There are also worries about the rising cost of designing integrated circuits, and about increased foreign, for which read “Chinese,” investment in semiconductor design and manufacturing.
The ERI’s budget represents around a four fold increase in DARPA’s typical annual spending on hardware and these initial projects reflect the initiative’s three main focus areas, namely chip design, architecture, and materials and integration.
One project, for example, aims to radically reduce the time it takes to create a new chip design, from years or months to just a day, by automating the process with machine learning and other tools so that even relatively inexperienced users can create high-quality designs.
“No one yet knows how to get a new chip design completed in 24 hours safely without human intervention,” says Andrew Kahng of the University of California San Diego, who’s leading one of the teams involved. “This is a fundamentally new approach we’re developing.”
“We’re trying to engineer the craft brewing revolution in electronics,” says William Chappell, the head of the DARPA office that manages the ERI program. The agency hopes that the automated design tools will inspire smaller companies without the resources of giant chip makers, just as specialised brewers in the US have innovated alongside the beer industry’s giants.
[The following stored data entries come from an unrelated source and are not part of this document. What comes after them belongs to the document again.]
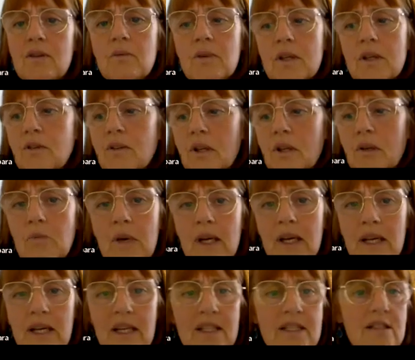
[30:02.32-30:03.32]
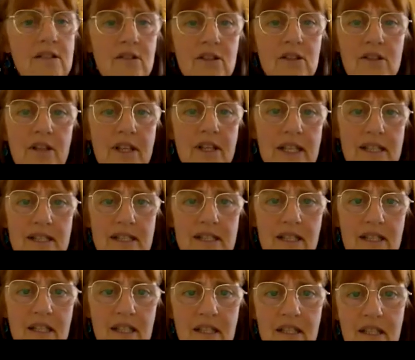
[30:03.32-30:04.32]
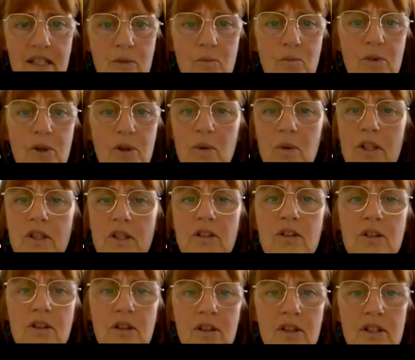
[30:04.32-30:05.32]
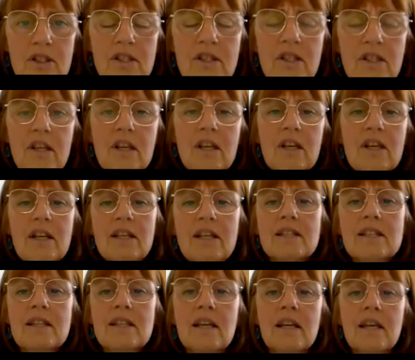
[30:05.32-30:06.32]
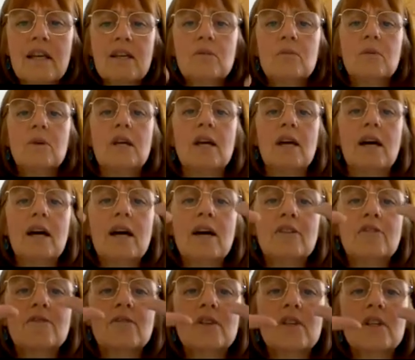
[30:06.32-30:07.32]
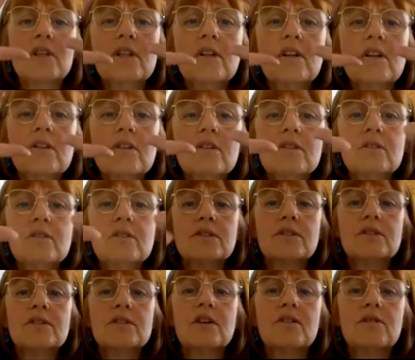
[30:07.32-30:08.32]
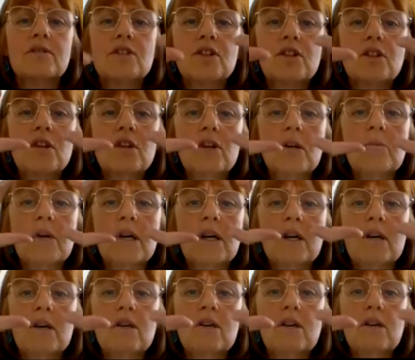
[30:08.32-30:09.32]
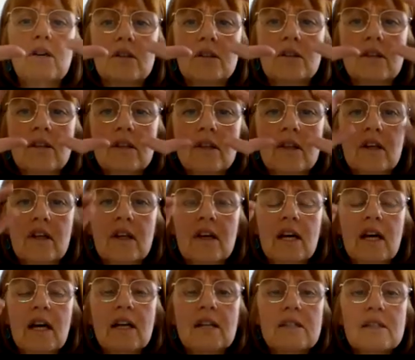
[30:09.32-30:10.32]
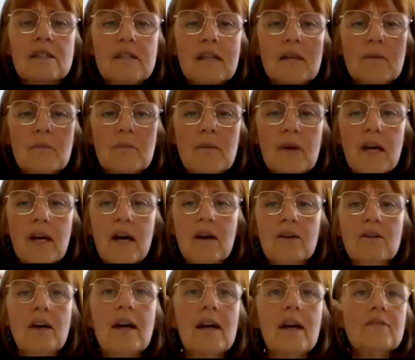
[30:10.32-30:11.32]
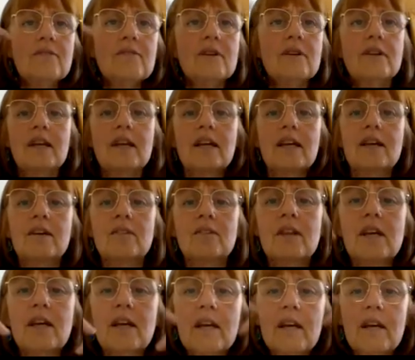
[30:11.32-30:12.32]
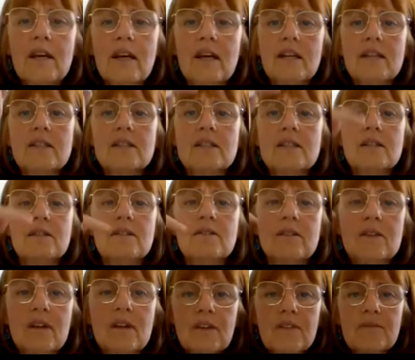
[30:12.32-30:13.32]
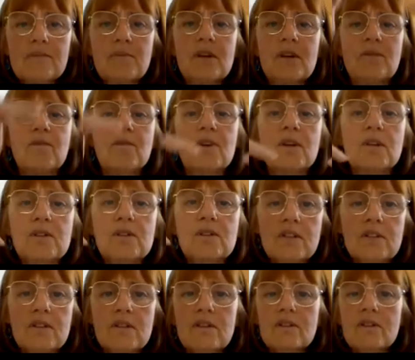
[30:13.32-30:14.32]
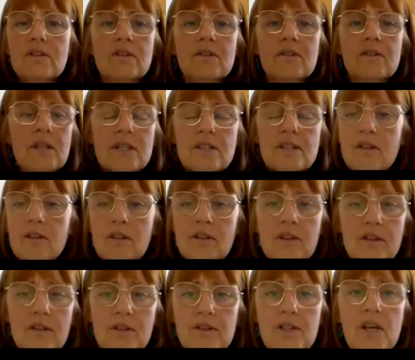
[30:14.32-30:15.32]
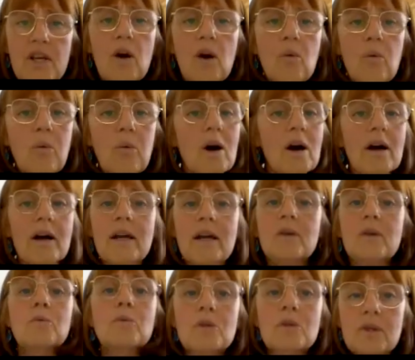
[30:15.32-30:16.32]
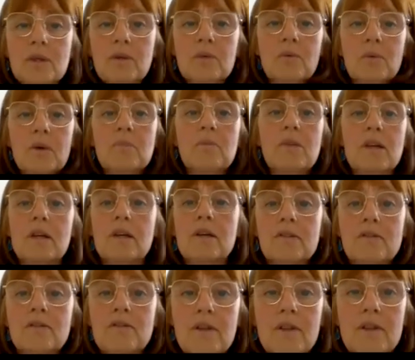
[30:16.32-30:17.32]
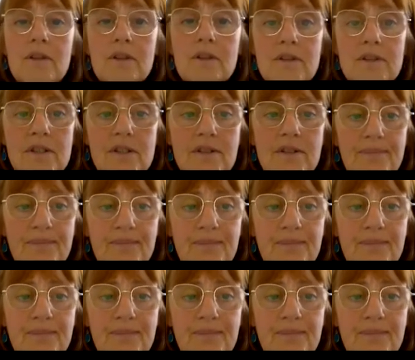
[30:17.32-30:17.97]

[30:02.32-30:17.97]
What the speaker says: we're going mad or crazy, but we're not. It's like we have goggles of trauma on, and somehow everything out there has to be filtered through these goggles. Why wouldn't we be confused?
If we’re going to reboot and move beyond Moore’s Law though the chances are that radically new materials, and new ways of integrating computing power and memory, will be needed. Shifting data between memory components that store it and processors that act on it sucks up energy and creates one of the biggest hurdles to boosting processing power.
Another ERI project will explore ways in which novel circuit integration schemes can eliminate, or at least greatly reduce, the need to shift data around. The ultimate goal here is to effectively embed computing power in memory, which could lead to dramatic increases in performance.
On the chip architecture front, DARPA wants to create hardware and software that can be reconfigured in real time, such as their theoretical Morpheus Computer, to handle more general tasks or specialised ones such as specific Artificial Intelligence (AI) applications. Today, for example, multiple chips are needed, driving up complexity and cost.
Some of DARPA’s efforts overlap with areas already being worked on extensively in industry. An example is a project to develop 3D system-on-chip technology, which aims to extend Moore’s Law by using new materials such as carbon nanotubes, that are already being used to create new forms of transistors and battery systems, and smarter ways of stacking and partitioning electronic circuits. Chappell acknowledges the overlap, but he says the agency’s own work is “probably the biggest effort to make [the approach] real.”
Some though think DARPA and other arms of the US government that support electronics research, such as the US Department of Energy, should be spending even more to spur innovation.
Erica Fuchs, a professor at Carnegie Mellon University who’s an expert in public policy related to emerging technologies, says that as chip development has focused on more specific applications, big companies have lost their appetite for spending money on collaborative research efforts just as Moore’s Law is faltering, even as we see the emergence of new 0.1nm transistor and new liquid transistor and single atom quantum transistor designs.
Fuchs praises the ERI but thinks the US government’s overall approach to supporting electronics innovation is “easily an order of magnitude below” what’s needed to address the challenges we’re facing, and many people agree that for too long now the focus has been on software development with hardware development being left out in the cold. Let’s hope the grassroots chip design movement that DARPA is trying to foment will go some way toward closing the gap.